● **EXTRACTED DATA**
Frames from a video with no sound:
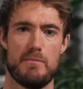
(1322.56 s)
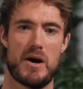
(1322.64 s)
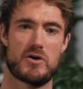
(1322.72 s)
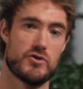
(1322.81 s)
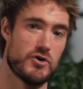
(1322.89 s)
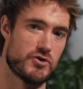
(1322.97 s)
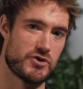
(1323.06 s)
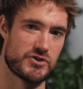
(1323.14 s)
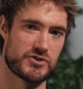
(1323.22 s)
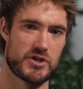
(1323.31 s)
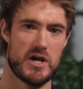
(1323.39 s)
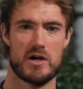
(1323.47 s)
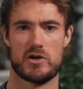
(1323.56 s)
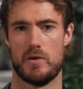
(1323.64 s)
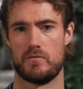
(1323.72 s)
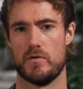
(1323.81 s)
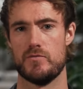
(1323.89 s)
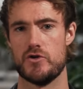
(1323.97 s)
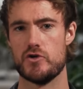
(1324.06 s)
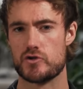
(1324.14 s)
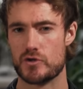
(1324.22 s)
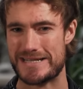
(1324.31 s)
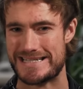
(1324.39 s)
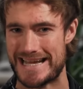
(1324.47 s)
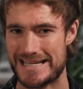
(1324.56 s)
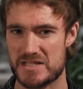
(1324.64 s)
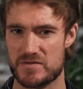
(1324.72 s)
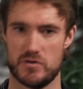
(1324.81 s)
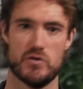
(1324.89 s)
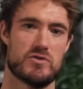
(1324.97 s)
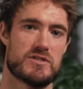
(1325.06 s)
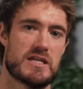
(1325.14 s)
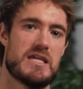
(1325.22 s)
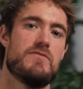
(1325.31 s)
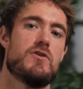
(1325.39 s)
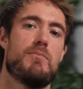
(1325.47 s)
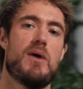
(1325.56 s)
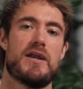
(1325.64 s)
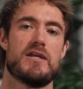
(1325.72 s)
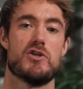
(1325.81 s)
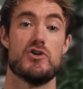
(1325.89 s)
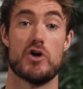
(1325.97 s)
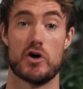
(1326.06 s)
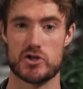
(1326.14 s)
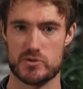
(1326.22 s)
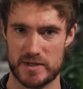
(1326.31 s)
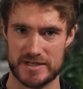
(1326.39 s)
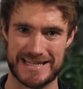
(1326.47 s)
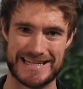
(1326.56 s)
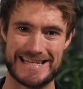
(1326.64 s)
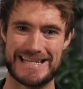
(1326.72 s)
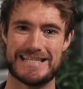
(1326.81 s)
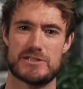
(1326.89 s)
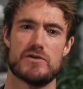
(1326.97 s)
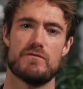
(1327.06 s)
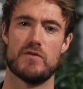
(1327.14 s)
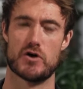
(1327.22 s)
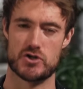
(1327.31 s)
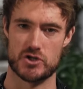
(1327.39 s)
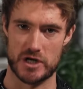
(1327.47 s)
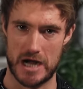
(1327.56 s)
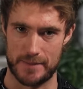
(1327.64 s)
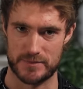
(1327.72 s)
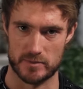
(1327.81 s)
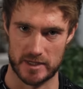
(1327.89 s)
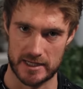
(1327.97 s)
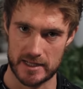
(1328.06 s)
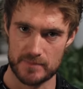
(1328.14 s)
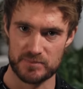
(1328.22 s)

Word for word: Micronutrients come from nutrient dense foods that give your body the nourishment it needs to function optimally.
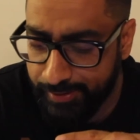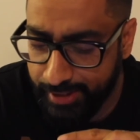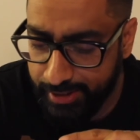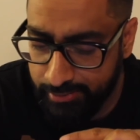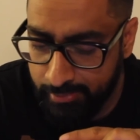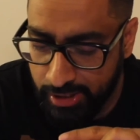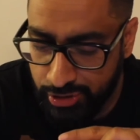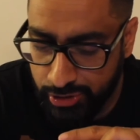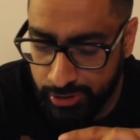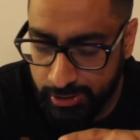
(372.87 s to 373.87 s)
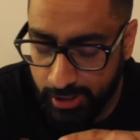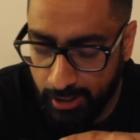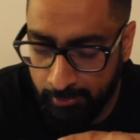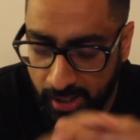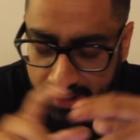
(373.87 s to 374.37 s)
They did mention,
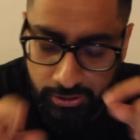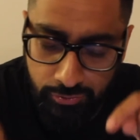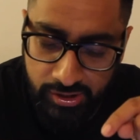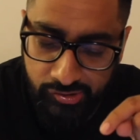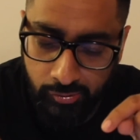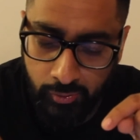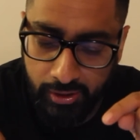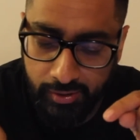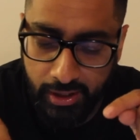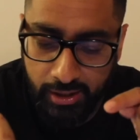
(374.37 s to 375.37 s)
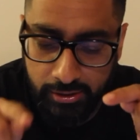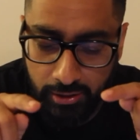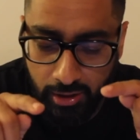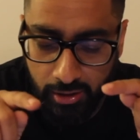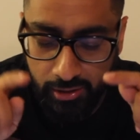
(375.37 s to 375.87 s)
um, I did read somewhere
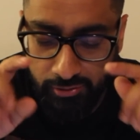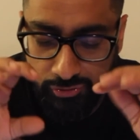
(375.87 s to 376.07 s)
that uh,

● **YOUR ASSIGNMENT**
Among the entries above, copy exactly the stretch from the line holding "(1323.89 s)" through the line holding "(1325.39 s)", leaving out any pictures.

● **EXPECTED OUTPUT**
(1323.89 s)
(1323.97 s)
(1324.06 s)
(1324.14 s)
(1324.22 s)
(1324.31 s)
(1324.39 s)
(1324.47 s)
(1324.56 s)
(1324.64 s)
(1324.72 s)
(1324.81 s)
(1324.89 s)
(1324.97 s)
(1325.06 s)
(1325.14 s)
(1325.22 s)
(1325.31 s)
(1325.39 s)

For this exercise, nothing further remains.